Кто-то подбросил вселенную, как игральную кость, и выпало: надо было сидеть на той скамейке и иметь просто спички. А также не строить теорию в дневниках пятнадцатилетней давности. Тем более недопустимо жаловаться и ворчать на все это.
Пуститься во все тяжкие? Да ведь говорят, что это не-э-тич-но. И ведь можно проиграть. Не пускаясь во все тяжкие, всегда можно сказать, что, мол, не очень-то и хотелось, что виноград зелен, и всякое такое. А так… проиграть, оказаться смешным. Неэтичность, кажется, понятие темное. Это, в конце концов, только о браках говорится, что они совершаются на небесах. А она ему… кто она ему? Печорин далековато забрел по ту сторону добра и зла, но он выиграл у Грушннцкого. Да что Печорин? В подобных случаях это едва ли не общее правило: когда не надеются на успех, вспоминают об этике.

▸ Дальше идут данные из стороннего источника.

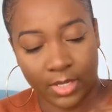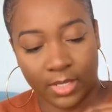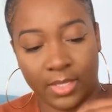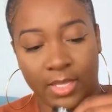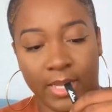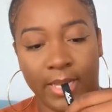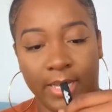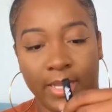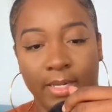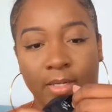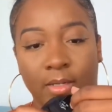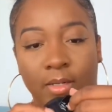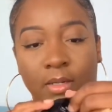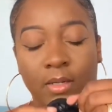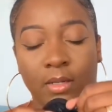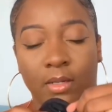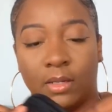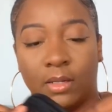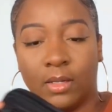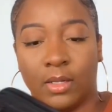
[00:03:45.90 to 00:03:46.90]
Then
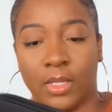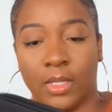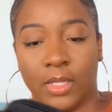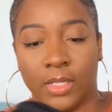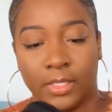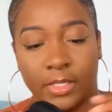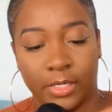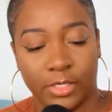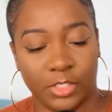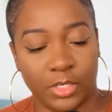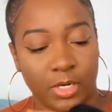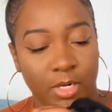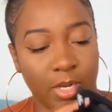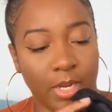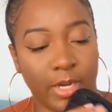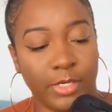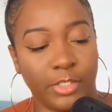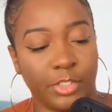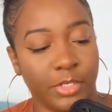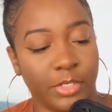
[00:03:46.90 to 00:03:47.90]
there's a
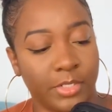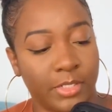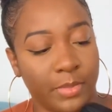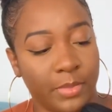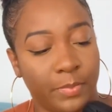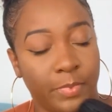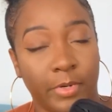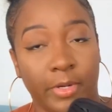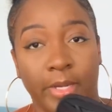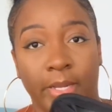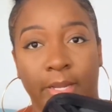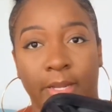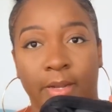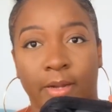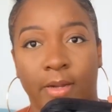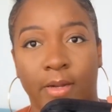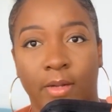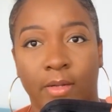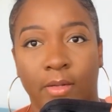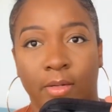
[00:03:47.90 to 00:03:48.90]
larger zipper
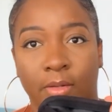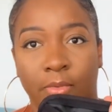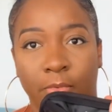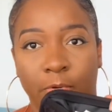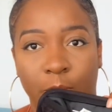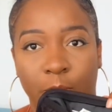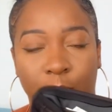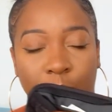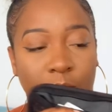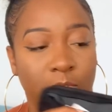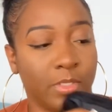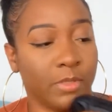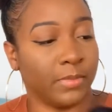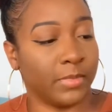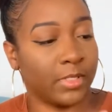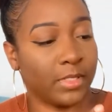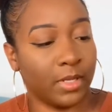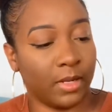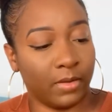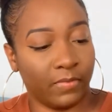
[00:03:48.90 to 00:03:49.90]
here where you put some
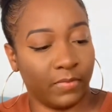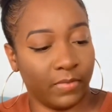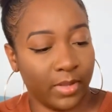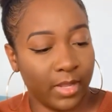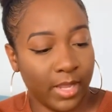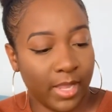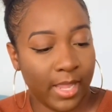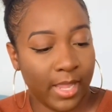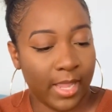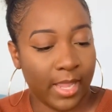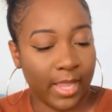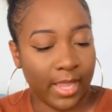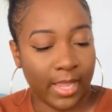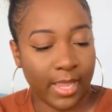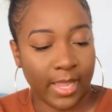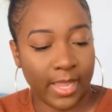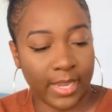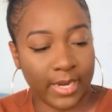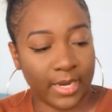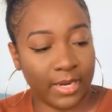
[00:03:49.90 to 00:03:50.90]
stuff.
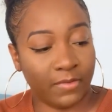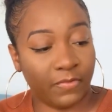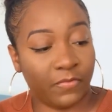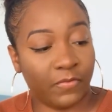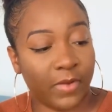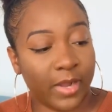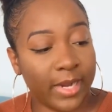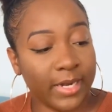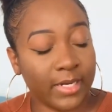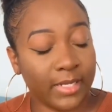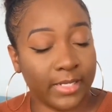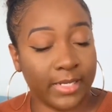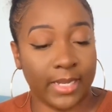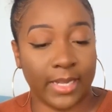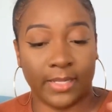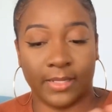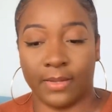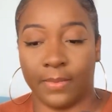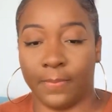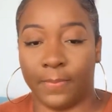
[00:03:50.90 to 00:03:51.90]
And then finally
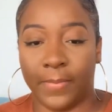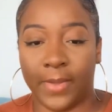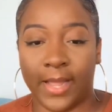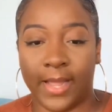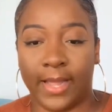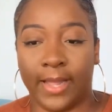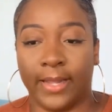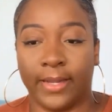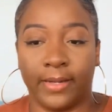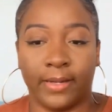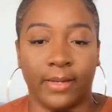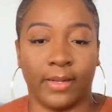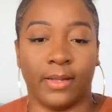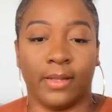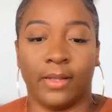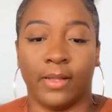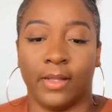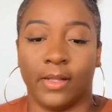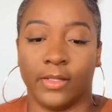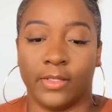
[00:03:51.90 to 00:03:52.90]
at the back,
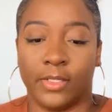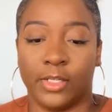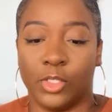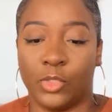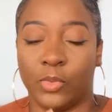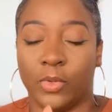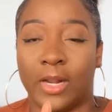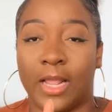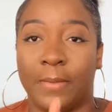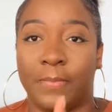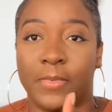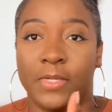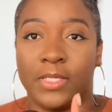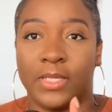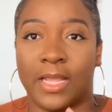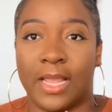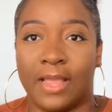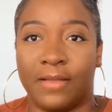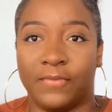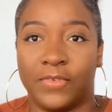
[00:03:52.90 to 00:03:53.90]
this one happens
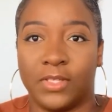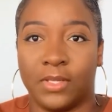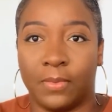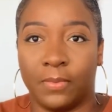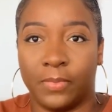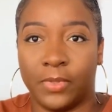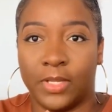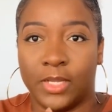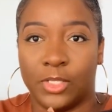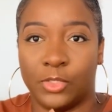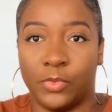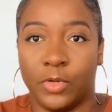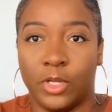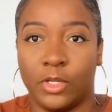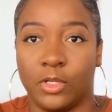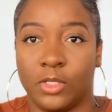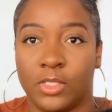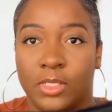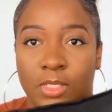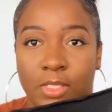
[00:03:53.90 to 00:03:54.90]
to have some place where you
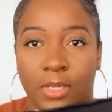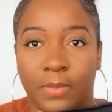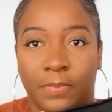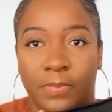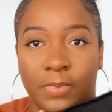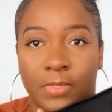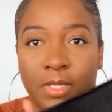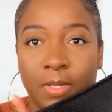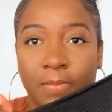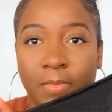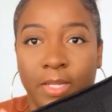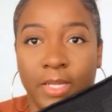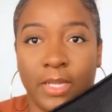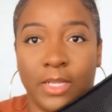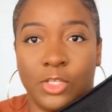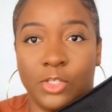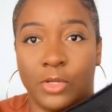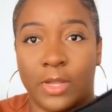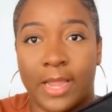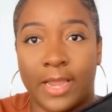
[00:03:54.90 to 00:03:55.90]
could slip something
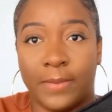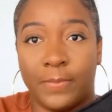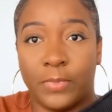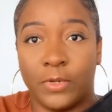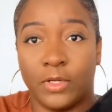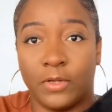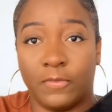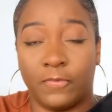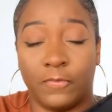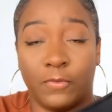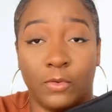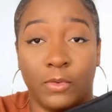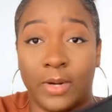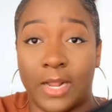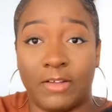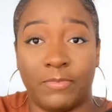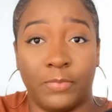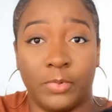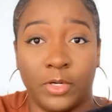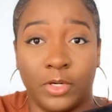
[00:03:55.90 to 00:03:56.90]
else. So I put a phone
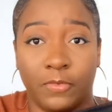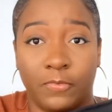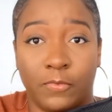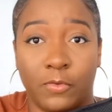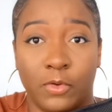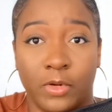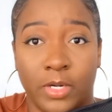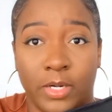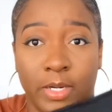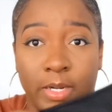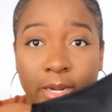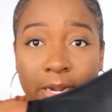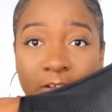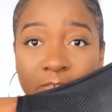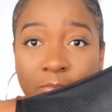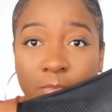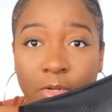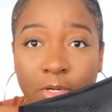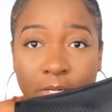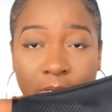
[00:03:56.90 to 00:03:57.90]
in here. I
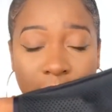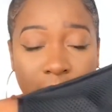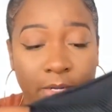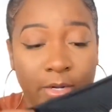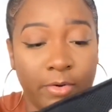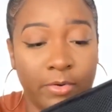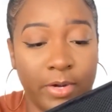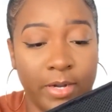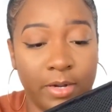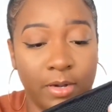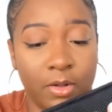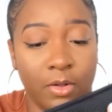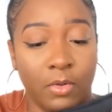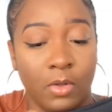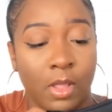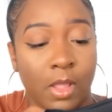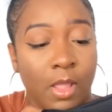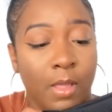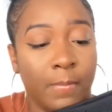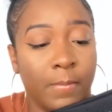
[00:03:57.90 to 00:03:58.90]
have money here right
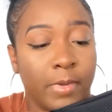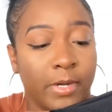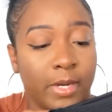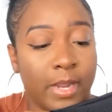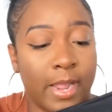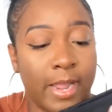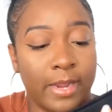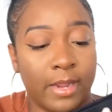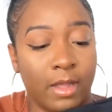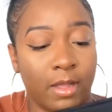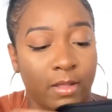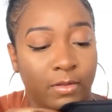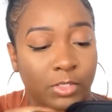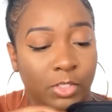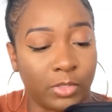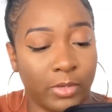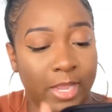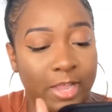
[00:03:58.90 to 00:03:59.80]
now, but I also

Неэтично… А этично было сидеть на той скамейке вместо своего друга, который сконструировал это все аж в дневниках пятнадцатилетней давности?

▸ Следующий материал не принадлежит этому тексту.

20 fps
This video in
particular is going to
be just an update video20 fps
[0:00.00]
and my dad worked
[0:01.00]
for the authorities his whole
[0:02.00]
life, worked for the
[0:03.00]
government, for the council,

Витя Лаврентьев сказал, что напрасно я всю свою ученость в ход пускаю, что для Гены ее и половины хватит. Витя Лаврентьев не понял только одного: здесь вообще никакой учёности не хватит. Здесь не в ней и дело. И в спорах смешно он нас упрекает: смешно именно то, что нас обоих. На равных. А какие же это споры, когда остались, по существу, мои провокации? Гена отбрехивается, ввязывается для виду, да и вообще потрепаться любит. Но для него это уже не остро. Дли него нет содержания в наших разговорах. О чем бы они ни были. До его армии — да, до университета — еще сильнее. Это было нашим содержанием, нашим единственным и общим. Для меня так и осталось.